2.5. Model Extraction Attack

A machine learning model extraction attack arises when an attacker obtains blackbox access to the target model and is successful in learning another model that closely resembles. or is exactly the same as, the target model. Reith et al. ^[42][54] discussed model extraction against the support vector regression model. Juuti et al. ^[43][127] explored neural networks and showed an attack, in which an adversary generates queries for DNNs with simple architectures. Wang et al., in ^[44][128], proposed model extraction attacks for stealing hyperparameters against a simple architecture similar to a neural network with three layers. The most elegant attack, in comparison to the others, was shown in ^[45][129]. They showed that it is possible to extract a model with higher accuracy than the original model. Using distillation, which is a technique for model compression, the authors in ^[46][47][130,131], executed model extraction attacks against DNNs and CNNs for image classification. To defend against model extraction attacks, the authors in ^[22][48][49][53,132,133] proposed either hiding or adding noises to the output probabilities, while keeping the class label of the instances intact. However, such approaches are not very effective in label-based extraction attacks. Several others have proposed monitoring the queries and differentiating suspicious queries from others by analyzing the input distribution or the output entropy ^[43][50][127,134].

2.6. Inference Attack

Machine learning models have a tendency to leak information about the individual data records on which they were trained. Shokri et al. ^[38][49] discussed the membership inference attack, where one can determine if the data record is part of the model’s training dataset or not, given the data record and blackbox access to the model. According to them, this is a concern for privacy breach. If the advisory can learn if the record was used as part of the training, from the model, then such a model is considered to be leaking information. The concern is paramount, as such a privacy beach not only affects a single observation, but the entire population, due to high correlation between the covered and the uncovered dataset ^[51][135]. This happens particularly when the model is based on statistical facts about the population. Studies in ^[52][53][54][136,137,138] focused on attribute inference attacks. Here an attacker gets access to a set of data about a target user, which is mostly public in nature, and aims to infer the private information of the target user.

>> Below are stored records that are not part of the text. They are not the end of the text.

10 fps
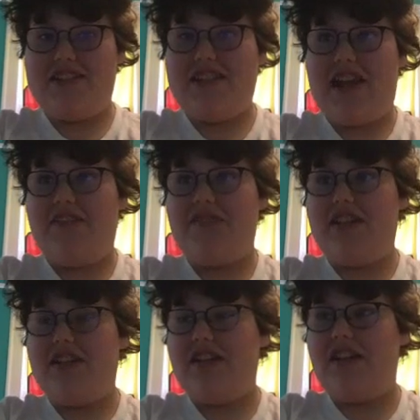have
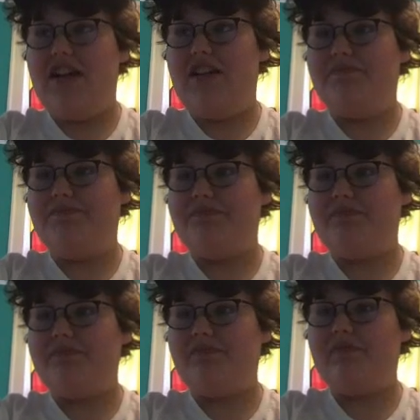it.
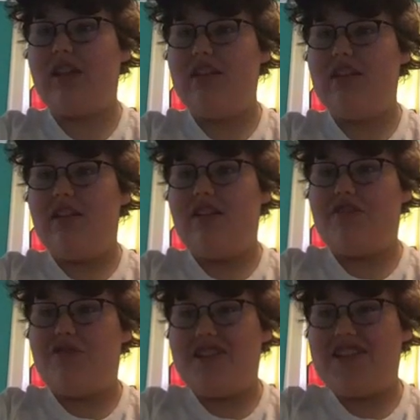Of
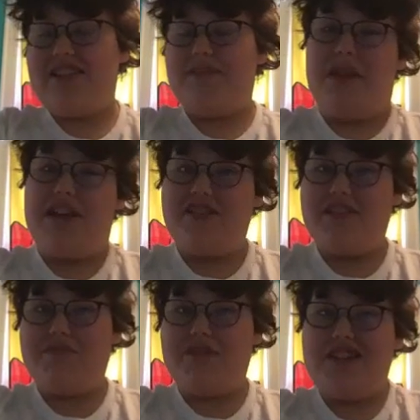course, it's better
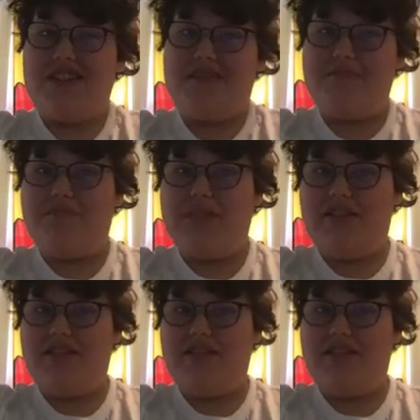in person, but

In this case, the attacker first collects information from users who are willing to disclose it in public, and then uses the information as a training dataset to learn a machine learning classifier which can take a user’s public data as input and predict the user’s private attribute values. In terms of potential defense mechanisms, methods proposed in ^[55][56][55,139] leveraged heuristic correlations between the records of the public data and attribute values to defend against attribute inference attacks. They proposed modifying the identified k entries that have large correlations with the attribute values to any given target users. Here k is used to control the privacy–utility trade off. This addresses the membership inference attack.